Required work
Your reply should be a faithful copy of the records below, free of pictures.

++++ Data records

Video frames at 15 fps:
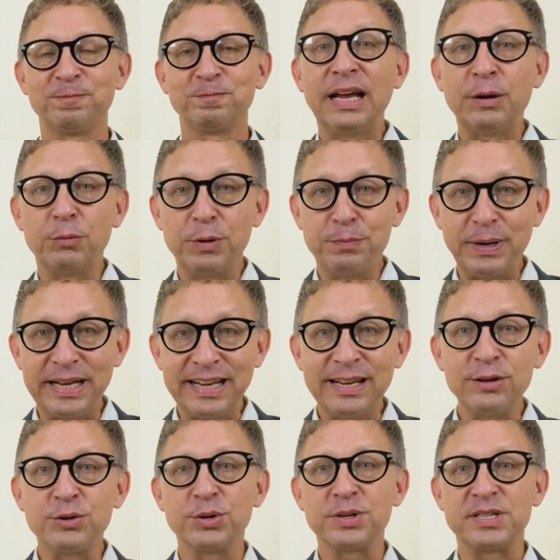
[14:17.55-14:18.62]
It would be
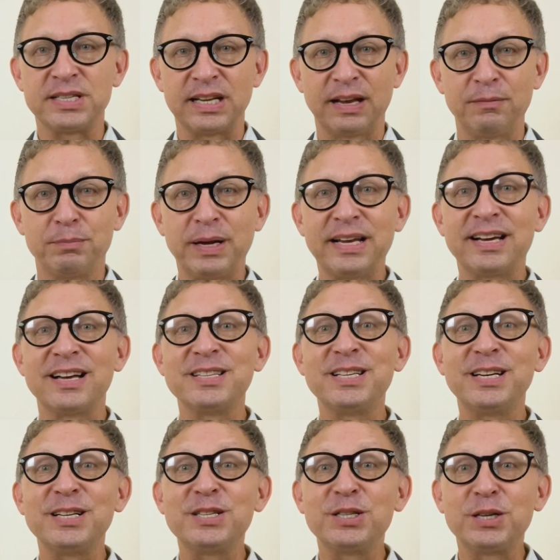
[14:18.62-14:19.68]
interesting because
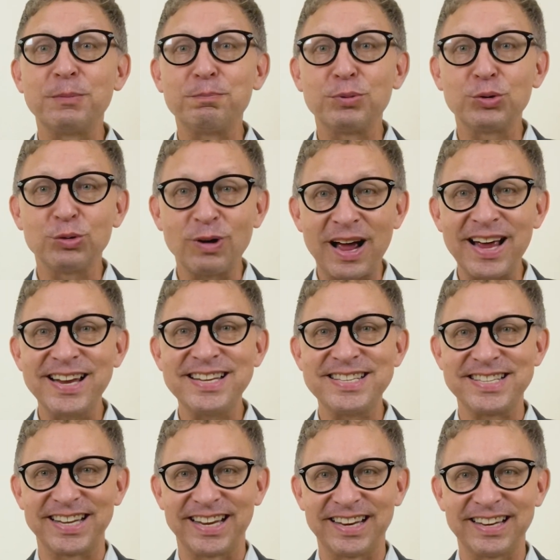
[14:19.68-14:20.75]
it is
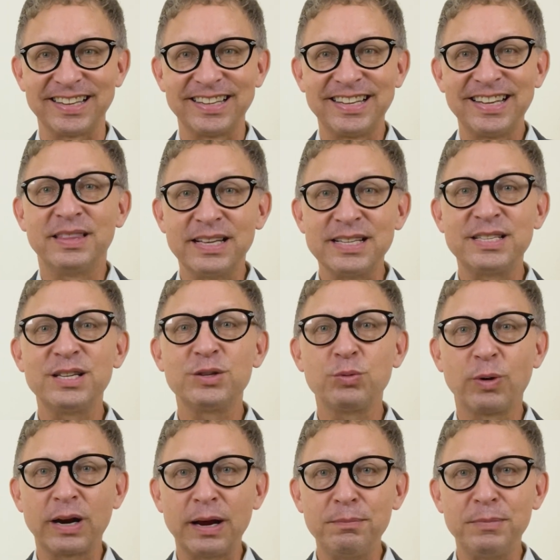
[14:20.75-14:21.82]
surprising. This is
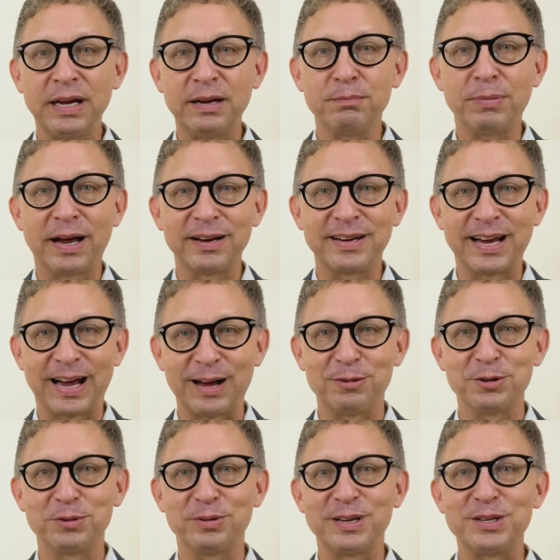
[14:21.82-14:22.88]
what I mean by
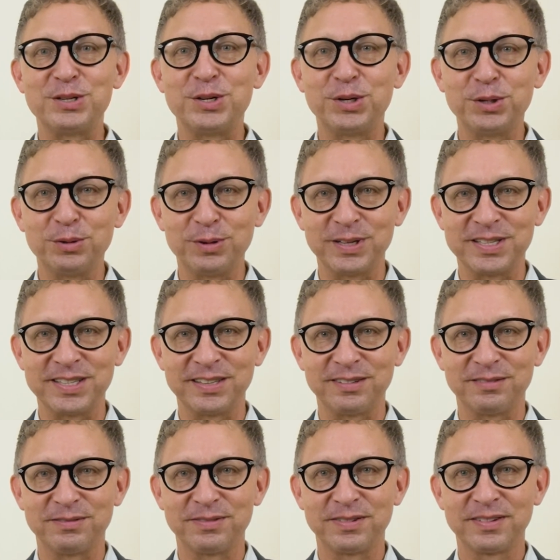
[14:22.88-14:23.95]

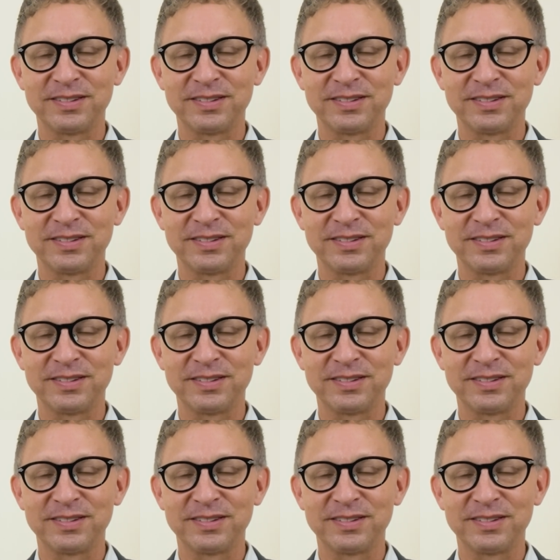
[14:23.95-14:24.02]
counterintuitive.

++++++++

Exercise response
Video frames at 15 fps:
[14:17.55-14:18.62]
It would be
[14:18.62-14:19.68]
interesting because
[14:19.68-14:20.75]
it is
[14:20.75-14:21.82]
surprising. This is
[14:21.82-14:22.88]
what I mean by
[14:22.88-14:23.95]

[14:23.95-14:24.02]
counterintuitive.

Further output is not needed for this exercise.